Toronto After Dark Short Film Roundup Part 1 (Matt Hodgson)

The 2012 edition of the Toronto After Dark Film Festival is entering day 5 and the half-way point. We’ll have plenty of feature film reviews that will be coming at you over the coming days, but this year we also thought it would be a good idea to feature the wonderful short films of the festival. One Canadian short film precedes each of the features, while nine International shorts were grouped together for a short film slot this past weekend. We’re going to try to cover each short in a segment called the Short Film Roundup. Enjoy.

Disclaimer: While I may be a huge movie fan, sometimes ideas and concepts within movies are less obvious to me and more obvious to others. I do a good deal of reflecting after features and generally arrive at a satisfactory conclusion regarding the intent of the filmmakers, however that gets flipped on its head with short films, especially when I watch nine of them back-to-back. I apologize to the filmmakers in advance if I missed what you were trying to say.

Synopses in Italics and from http://www.torontoafterdark.com

Caterwaul

Ian Samuels, 13 min, USA, 2012

A fisherman’s painful recovery from a tragic loss manifests itself in the intimate relationship he initiates with a lobster in this intimate, beautiful portrait.

This was the first film of the International programme, and it’s easily one of the best. The brief synopsis sounds ridiculous, but this short is an incredibly emotional one to watch, with only one or two instances of humour. I think the relationship between the old fisherman and his arthropod is an allegory for a different loss, loss and grief that occurred earlier in his life. Caterwaul is beautiful, touching and features some wonderful practical effects. This one is going to be tough to beat in my books.

Decapoda Shock

Javier Chillon, 9 min, Spain, 2011

An astronaut-turned-lobster-freak returns to Earth in search of his family and the life the government has stolen from him.

As this short starts on the red sand of Mars, audiences may expect to be in for a very serious sci-fi piece. Even more so when our lone astronaut gets clipped by a martian crab, his space suit now compromised. Also he may now be infected as we see blood oozing from the tiny tear in his suit. But this short takes a turn for the ridiculous as our astronaut returns to earth – as a giant crab. We follow this crab-man as he learns about his condition, seeks out his family, and tries to exact revenge on a government who set him up. If crab-man revenge is your cup of tea then Decapoda Shock will not disappoint. I wasn’t on board with the humour immediately, but as the short went on I became invested in the humour and our hero’s mission. This short may have set a record for highest body count racked up by a crab-man. Can anyone confirm this?

Dialogue

Josh Johnson, 1 minute, USA, 2012

Why is there a vagina there?

Dialogue tells a very brief story about a young man with a vagina on his arm. Unfortunately for the vagina it speaks a foreign language and has trouble communicating the painful existence that is its reality. A truly terrifying concept, hopefully this short doesn’t create a new phobia for the medical books. Short, funny, and to the point, Dialogue was successful at what it set out to do: tell the story of a guy with a vagina on his arm.

Odokuro

Aurelio Voltaire, 6 min, USA, 2011

Under the auspicious direction of TAD short film favorite Voltaire, Gary Numan narrates the reanimated exploits of a Sumartran Rat Monkey and its battle against all forms of media.

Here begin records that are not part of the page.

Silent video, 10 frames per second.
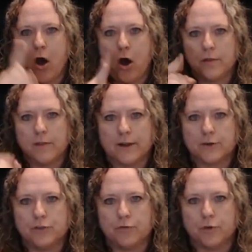All the
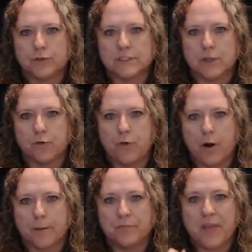letters you've learned so
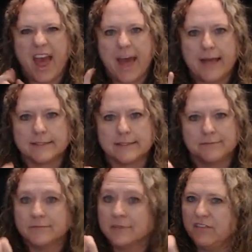far. S,
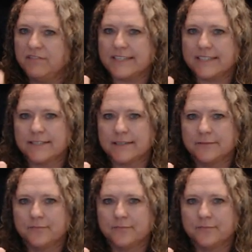fist.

Odokuro looks like a very ambitious stop-motion animation project. The setting is a cluttered room full of many different types of media and a skeleton that is reanimated only to wage a type of war against these objects which should be inanimate. Wonderfully creative and a joy to watch, Odokuro probably has a take home message, but I think I missed it. However, I would watch this short again in a heartbeat if only for the fantastical strangeness on display and the painstaking work that must have gone into making it.

Bobby Yeah

Robert Morgan, 23 min, UK, 2011

It isn’t that the mischievous Bobby Yeah has always got his finger on the button. It’s that he always presses it. A grotesque stop-motion wonderland of fleshy Švankmajer-inspired delights.

Bobby Yeah is easily the best short of the International programme at TAD this year. While other shorts were a lot of fun to watch, Bobby Yeah is an absolute triumph of imagination, weirdness and claymation. At the heart of this nightmarish tale is our strange preoccupation with pressing buttons in order to see what they do, particularly red buttons. Our lead character is a rabbit-like thing who would be cute if his face wasn’t splattered with blood, covered with sores, and his eyes bulging out of his head. He gets into quite a bit of trouble, but his exploits are incredible to behold. Morgan is a veritable creative force whose work looks to be almost entirely unique, something which I found very refreshing. I look forward to anything he does in the future.